I can’t count how many posts I’ve written on Catfish, which I suppose would have to be called my favorite tv show right now. The last 2 shows on Netflix I’ve watched are Inventing Anna and Bad Vegan. There’s something about that…a pattern…
Bad Vegan was the account of a fancy vegan restaurant in New York City. Mostly, it was the account of it’s owner Sarma, her striking rise and equally striking downfall that landed her in prison for a few minutes. It was also the account of her husband Shane (or Anthony,) who was maybe insane or maybe just a lying fraud. I guess it’s possible he was just misunderstood, was actually fighting evil forces and was totally going to make Sarma and her dog immortal once the fight was over. For the first 2 episodes, I wondered how a brilliant business-woman could be duped by such an obvious con. But during the last 2, I wondered how I was duped by such an obvious con for 2 episodes.
One of my favorite things to say to my sons is, “You can’t possibly expect me to believe this – I’m not one of your dumb little buddies.” It’s condescending and rude, I explain, to assume I am the kind of person who is so incapable of reason and intelligent thought that I would accept the excrement you’re shoveling.
But maybe I am that kind of person. Sarma assumed I am exactly that kind of person, too. She also assumed you are, and so is everyone we know. And I DID buy it for 2 episodes!!!!
Whatever, I don’t really care about Sarma, her marriage, restaurant or her immortality. What’s interesting is how the vast majority of the things I like have everything to do with identity; who we are and the bizarre ways we contort ourselves to portray characters different than the ones we truly are.
I pastor a church and the main problem we all have with churches and the people in them is what we call hypocrisy. In the Bible, the word is an acting term, so calling me a hypocrite is exactly like saying I’m an actor, playing different roles for different audiences. This isn’t a phenomenon exclusive to the church. In fact, the harshest words in the Bible are reserved for these actors, it seems it’s not just our main problem. I spend tons of time on Sunday mornings talking about authenticity, being fully present as we are – instead of holding up this exhausting facade.

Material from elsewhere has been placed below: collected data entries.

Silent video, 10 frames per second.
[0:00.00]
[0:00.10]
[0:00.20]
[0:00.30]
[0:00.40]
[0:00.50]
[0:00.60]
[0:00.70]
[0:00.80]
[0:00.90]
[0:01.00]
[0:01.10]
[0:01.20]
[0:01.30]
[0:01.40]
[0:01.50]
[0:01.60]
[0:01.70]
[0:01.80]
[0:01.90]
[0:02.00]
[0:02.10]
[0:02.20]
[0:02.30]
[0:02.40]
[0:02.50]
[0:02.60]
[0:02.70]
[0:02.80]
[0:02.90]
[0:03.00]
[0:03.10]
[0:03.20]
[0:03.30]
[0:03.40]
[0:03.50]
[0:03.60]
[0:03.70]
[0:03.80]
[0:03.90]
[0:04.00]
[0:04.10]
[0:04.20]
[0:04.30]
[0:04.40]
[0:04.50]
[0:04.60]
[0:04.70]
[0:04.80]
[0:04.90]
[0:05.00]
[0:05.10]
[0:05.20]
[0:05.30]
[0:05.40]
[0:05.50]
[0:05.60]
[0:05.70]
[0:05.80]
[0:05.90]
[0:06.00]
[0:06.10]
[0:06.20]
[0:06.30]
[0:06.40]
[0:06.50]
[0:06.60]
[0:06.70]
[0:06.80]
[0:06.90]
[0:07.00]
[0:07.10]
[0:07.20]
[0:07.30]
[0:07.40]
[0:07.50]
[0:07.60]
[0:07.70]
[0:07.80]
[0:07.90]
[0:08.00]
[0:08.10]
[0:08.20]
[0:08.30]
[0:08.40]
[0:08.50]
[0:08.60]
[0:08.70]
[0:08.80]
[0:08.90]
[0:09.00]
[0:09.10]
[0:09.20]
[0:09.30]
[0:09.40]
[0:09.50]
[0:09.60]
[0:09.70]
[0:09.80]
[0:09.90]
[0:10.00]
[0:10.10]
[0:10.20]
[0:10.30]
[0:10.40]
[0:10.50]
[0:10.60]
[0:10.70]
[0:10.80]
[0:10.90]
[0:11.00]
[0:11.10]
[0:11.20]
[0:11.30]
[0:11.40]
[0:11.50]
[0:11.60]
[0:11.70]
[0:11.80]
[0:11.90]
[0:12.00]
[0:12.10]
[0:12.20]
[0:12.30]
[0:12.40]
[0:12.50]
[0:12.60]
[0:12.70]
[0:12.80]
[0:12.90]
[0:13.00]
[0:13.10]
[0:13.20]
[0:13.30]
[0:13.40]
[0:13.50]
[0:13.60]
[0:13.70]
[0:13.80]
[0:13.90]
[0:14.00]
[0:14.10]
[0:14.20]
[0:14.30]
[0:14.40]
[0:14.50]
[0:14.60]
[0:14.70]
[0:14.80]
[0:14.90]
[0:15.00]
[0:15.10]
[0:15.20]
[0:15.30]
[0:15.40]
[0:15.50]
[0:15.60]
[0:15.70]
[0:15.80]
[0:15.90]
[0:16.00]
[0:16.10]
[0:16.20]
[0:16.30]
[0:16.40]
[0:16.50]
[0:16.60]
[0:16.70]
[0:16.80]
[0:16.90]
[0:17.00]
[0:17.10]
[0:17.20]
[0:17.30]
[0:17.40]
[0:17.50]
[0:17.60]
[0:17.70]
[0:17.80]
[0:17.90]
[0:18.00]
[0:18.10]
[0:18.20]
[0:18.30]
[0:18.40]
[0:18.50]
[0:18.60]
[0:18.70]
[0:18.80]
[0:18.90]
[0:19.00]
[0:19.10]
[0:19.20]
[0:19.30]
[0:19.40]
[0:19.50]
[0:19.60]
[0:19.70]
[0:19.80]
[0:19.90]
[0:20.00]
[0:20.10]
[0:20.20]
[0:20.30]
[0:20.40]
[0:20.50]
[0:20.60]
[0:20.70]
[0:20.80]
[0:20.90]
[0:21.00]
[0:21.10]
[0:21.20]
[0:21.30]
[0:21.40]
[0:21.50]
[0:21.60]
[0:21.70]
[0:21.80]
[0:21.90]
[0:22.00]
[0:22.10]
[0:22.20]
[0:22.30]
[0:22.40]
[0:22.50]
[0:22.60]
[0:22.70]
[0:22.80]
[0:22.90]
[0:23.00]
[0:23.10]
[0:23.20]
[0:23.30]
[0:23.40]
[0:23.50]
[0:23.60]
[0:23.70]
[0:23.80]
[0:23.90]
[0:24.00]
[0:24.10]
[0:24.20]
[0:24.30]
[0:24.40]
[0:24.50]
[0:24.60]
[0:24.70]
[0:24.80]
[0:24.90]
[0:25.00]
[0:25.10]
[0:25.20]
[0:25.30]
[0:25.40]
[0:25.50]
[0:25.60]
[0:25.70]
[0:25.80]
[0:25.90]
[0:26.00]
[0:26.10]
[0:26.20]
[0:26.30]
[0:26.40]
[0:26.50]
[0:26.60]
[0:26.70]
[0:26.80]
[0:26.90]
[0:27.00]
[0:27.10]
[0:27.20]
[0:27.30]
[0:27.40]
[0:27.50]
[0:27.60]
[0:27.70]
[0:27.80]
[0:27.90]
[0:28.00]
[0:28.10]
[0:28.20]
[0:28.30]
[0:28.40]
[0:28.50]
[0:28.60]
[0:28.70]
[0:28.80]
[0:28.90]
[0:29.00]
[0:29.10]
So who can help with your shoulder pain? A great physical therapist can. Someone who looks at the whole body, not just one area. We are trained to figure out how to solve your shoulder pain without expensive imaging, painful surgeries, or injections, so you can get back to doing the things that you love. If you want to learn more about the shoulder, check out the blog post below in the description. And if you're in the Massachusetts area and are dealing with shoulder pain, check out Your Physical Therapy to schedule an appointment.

I bet this is so important to me, and why I gravitate to this sort of art, because I spent an inordinate amount of my life pretending to be someone else, someone cooler, more capable, smarter, more awesome. Once I was able to begin to set some of this baggage down and walk around as simply me, it felt light, airy, and wonderful, and I desperately wanted that for everyone.
Then of course I’d pick the baggage up again, and see the worst parts of me in that million-part Anna series and Catfish and in the kids in the high school where I work, and become overwhelmingly frustrated with them. That’s probably why I can’t stand hypocrisy, isn’t it? Because I just can’t seem to stop myself from acting.